Toutefois, et c’est une position personnelle liée à la même histoire douloureuse que dans toutes les familles, on ne peut simplement pas interdire à un individu de décider de la fin de sa propre vie : s’il ne peut mourir dans des conditions supportables, grâce à cette loi, il le fera peut-être dans des conditions sûrement plus atroces s’il en a la force. On ne peut non plus imposer à quiconque de continuer à vivre si la seule perspective n’est que la dégradation continue et la souffrance physique et morale qui l’accompagne. Certains veulent continuer à vivre dans ces conditions et tout doit être fait pour les aider grâce aux soins palliatifs, comme le dit Pierre Dharréville.

D’autres veulent pouvoir bénéficier d’un autre chemin et de quel droit les en empêcher ? Dans les deux cas, c’est une décision strictement personnelle que l’on doit respecter : que la société fasse tout pour assurer un vieillissement en bonne santé le plus longtemps possible n’est pas contradictoire avec le fait de permettre la fin de vie quand cela n’est plus possible.

Certains députés s’inquiètent des dérives possibles à l’avenir si cette loi était votée. Pour l’instant, ces dérives à la « Soleil vert » ne sont qu’hypothétiques, et on ne saurait interdire à chacun de pouvoir prendre ses décisions sur cette base. Qui plus est, n’oublions pas qu’en l’absence de loi un malade peut déjà recourir au suicide, mais pas forcément dans la sérénité, entouré des siens. Les députés opposés à cette loi sur la fin de vie devraient en tenir compte et ne pas, par leur vote, s’opposer à ce choix ultime de chacun : leur abstention sur ce projet de loi serait parfaitement compréhensible et honorable. 

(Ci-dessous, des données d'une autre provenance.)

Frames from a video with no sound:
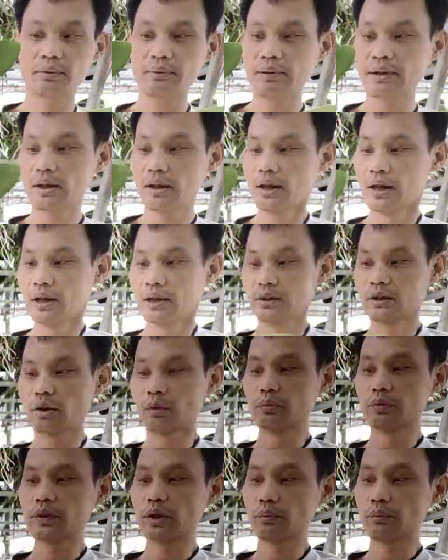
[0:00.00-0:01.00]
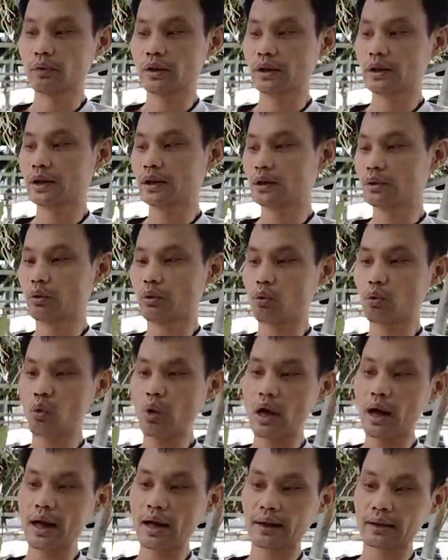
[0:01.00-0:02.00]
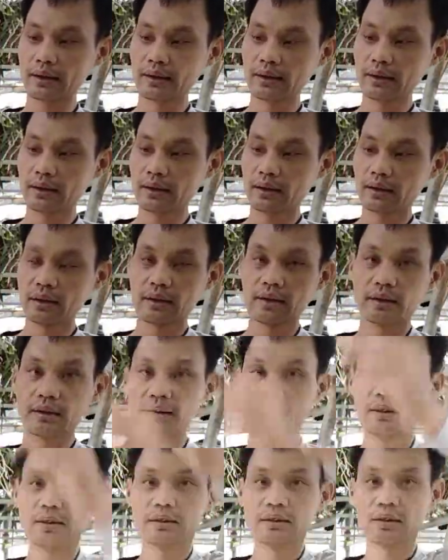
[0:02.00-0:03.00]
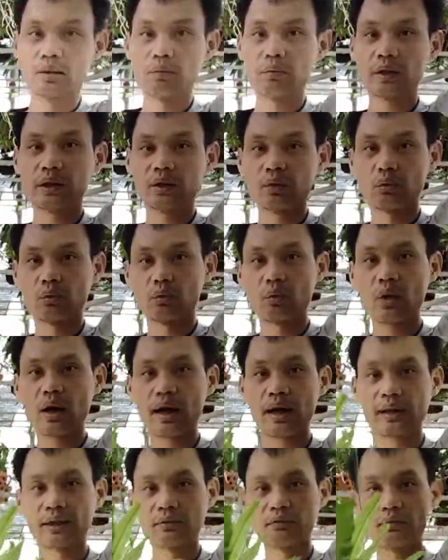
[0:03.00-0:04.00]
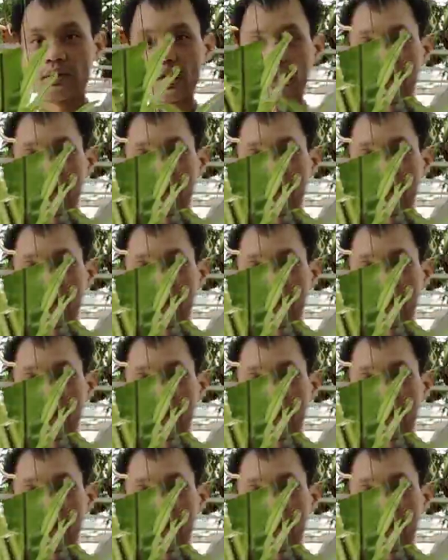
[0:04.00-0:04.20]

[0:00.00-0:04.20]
bác trồng trên cái cây tổ quạ này trồng cây tổ quạ này về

Si des députés, par contre, votaient cette loi dans l’espoir de diminuer les coûts des retraites ou ceux de la santé, ce qui semble vain dans ce dernier cas vu la baisse notable des coûts de la dernière année de vie quand l’âge augmente, leur position serait aussi ignoble que celle de ceux qui, en 2020, s’opposaient à l’extension du congé suite à la mort d’un enfant, parce que cela allait pénaliser financièrement les entreprises. Ce projet de loi demande de la hauteur et la question de la fin de vie dépasse de loin les pauvres calculs des économies qu’il pourrait apporter, même si en 2007 Jean-Marie Le Pen osait dire « Je me pose la question de l’euthanasie » à cause « des coûts médicaux vertigineux […] du fait de millions de très grands vieillards ».